Il suit mon conseil et fait glisser l'album hors de la bibliothèque avant de prendre place dans le canapé. Je le rejoins et nous nous plongeons ensemble dans le passé. L'album retrace une période de trois ans, jusqu'à mes quinze ans, quand lui en avait dix-neuf. Alors que j'étais encore au collège sur les premières photos, lui était déjà au lycée avec Romain. Il rigole en revoyant notre dégaine de l'époque et je sens graviter autour de lui une foule de souvenirs qui refont surface. Chacun y va de sa petite anecdote sur certaines photos, créant une bulle de rétrospective très apaisante. On se remémore les soirées pyjama et les sorties de pêche avec nos deux familles, tant de bons moments dans lesquels on aimerait pouvoir replonger.

La minuterie sonnant la fin de la cuisson, j'abandonne Ben sur le canapé pour arrêter la plaque de cuisson quand il m'interpelle :

- Oh, mais ce sont les photos du mariage de ton cousin ! Tu te souviens on avait dansé avec tout le monde sur cette chanson...Comment elle s'appelait déjà ? cherche-t-il au fond de sa mémoire.

- Dancing in the moonlight, retorqué-je depuis la cuisine, affairée à vérifier que tout soit bien cuit.

- Mais oui, c'est ça ! s'exclame-t-il derrière moi depuis le salon.

Je souris pour moi-même. S'il savait que je n'ai aucun mérite, le titre de cette chanson ayant été récemment rappelé à ma mémoire dans ce train qui m'emmenait tout droit vers lui.

Je me redresse instinctivement lorsque j'entends les premières notes de musique résonner dans la pièce. Je me retourne, ma cuillère en bois à la main, et l'observe s'approcher de moi au rythme de la musique. Tout d'abord dubitative, j'éclate de rire lorsqu'il me tend les mains :

- N'y pense même pas, je ne me souviens pas des pas, argumenté-je pour cacher ma gêne.

- Oh allez, on s'en fiche, moi non plus je ne m'en souviens plus.

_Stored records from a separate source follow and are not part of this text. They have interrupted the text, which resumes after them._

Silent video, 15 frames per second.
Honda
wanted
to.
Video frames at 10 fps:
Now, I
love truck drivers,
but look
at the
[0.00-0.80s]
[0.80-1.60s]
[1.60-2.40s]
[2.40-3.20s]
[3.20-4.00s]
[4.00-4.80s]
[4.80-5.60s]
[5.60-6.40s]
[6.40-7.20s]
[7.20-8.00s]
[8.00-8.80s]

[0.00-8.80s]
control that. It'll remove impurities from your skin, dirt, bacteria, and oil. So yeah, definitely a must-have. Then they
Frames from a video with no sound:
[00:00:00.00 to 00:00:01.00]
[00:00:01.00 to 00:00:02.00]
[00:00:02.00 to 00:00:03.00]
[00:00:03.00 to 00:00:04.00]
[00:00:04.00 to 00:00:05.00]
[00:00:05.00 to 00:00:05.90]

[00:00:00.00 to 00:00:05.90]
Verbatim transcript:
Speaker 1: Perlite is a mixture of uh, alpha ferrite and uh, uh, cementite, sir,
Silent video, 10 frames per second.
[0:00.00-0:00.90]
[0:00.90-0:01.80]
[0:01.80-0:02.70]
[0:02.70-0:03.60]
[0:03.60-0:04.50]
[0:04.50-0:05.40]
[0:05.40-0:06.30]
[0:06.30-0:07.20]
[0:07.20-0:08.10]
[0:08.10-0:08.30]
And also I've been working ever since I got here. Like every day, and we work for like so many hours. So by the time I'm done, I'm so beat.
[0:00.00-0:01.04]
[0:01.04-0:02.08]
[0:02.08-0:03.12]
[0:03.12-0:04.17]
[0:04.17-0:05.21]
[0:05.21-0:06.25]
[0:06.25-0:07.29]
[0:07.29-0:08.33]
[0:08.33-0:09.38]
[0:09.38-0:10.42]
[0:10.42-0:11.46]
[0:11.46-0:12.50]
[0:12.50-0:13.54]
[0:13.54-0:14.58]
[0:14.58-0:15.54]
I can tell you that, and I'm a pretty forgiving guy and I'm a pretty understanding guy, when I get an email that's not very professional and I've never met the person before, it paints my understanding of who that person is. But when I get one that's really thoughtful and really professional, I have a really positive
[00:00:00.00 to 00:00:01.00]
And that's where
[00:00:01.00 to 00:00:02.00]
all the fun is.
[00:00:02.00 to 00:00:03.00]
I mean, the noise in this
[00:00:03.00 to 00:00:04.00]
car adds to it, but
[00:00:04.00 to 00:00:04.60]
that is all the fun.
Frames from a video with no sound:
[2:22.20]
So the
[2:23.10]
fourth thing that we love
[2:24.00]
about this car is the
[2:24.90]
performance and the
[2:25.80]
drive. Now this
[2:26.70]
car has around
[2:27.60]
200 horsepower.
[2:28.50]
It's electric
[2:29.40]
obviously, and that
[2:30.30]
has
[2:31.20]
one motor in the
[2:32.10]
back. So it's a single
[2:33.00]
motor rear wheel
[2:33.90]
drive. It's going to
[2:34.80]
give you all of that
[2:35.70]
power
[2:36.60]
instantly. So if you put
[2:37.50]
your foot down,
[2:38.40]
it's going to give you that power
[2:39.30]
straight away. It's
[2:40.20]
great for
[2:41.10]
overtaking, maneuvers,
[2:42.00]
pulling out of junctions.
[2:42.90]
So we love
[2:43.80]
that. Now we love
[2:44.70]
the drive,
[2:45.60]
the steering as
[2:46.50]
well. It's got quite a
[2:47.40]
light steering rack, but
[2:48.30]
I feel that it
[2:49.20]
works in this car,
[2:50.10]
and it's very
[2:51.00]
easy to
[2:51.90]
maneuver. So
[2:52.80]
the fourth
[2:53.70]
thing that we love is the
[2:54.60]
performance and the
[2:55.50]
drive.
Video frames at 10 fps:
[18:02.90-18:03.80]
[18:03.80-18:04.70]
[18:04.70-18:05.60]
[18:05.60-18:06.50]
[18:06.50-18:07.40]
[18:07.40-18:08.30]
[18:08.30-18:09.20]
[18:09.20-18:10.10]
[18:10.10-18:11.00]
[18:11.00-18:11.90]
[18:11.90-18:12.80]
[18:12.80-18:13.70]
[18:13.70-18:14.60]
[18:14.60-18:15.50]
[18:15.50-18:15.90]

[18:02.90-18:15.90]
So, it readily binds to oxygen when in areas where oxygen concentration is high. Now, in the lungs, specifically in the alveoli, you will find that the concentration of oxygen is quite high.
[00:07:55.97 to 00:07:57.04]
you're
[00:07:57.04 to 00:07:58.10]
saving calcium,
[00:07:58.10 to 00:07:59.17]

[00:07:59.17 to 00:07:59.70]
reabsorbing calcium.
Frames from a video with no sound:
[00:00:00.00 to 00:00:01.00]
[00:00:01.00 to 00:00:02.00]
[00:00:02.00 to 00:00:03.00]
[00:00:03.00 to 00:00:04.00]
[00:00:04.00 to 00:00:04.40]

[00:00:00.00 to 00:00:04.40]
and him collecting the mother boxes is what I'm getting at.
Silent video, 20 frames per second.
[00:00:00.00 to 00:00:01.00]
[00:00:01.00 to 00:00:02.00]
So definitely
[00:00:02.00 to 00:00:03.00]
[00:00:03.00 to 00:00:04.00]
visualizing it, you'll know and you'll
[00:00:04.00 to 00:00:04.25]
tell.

Allez viens, on est en pleine soirée flashback, on ne peut pas passer à côté de ce moment mémorable quand même, m'encourage-t-il.

Je me laisse finalement convaincre, portée par son allégresse soudaine. Il me tend la main, exagérant le mouvement de ses épaules pour se tourner volontairement en ridicule. J'imagine qu'il essaye de me détendre, et cela fonctionne plutôt bien. Ma cuillère en bois toujours en main, je me joins à lui. Je retrouve la chaleur de sa main, le pétillement de son regard, et la douceur de son rire. Je me détends tellement que je finis par me servir de la cuillère comme d'un micro pour chanter le refrain à tue-tête, sans me préoccuper d'avoir l'air bête. Avec lui je me sens moi-même, libre d'être qui je suis, et ça fait un bien fou.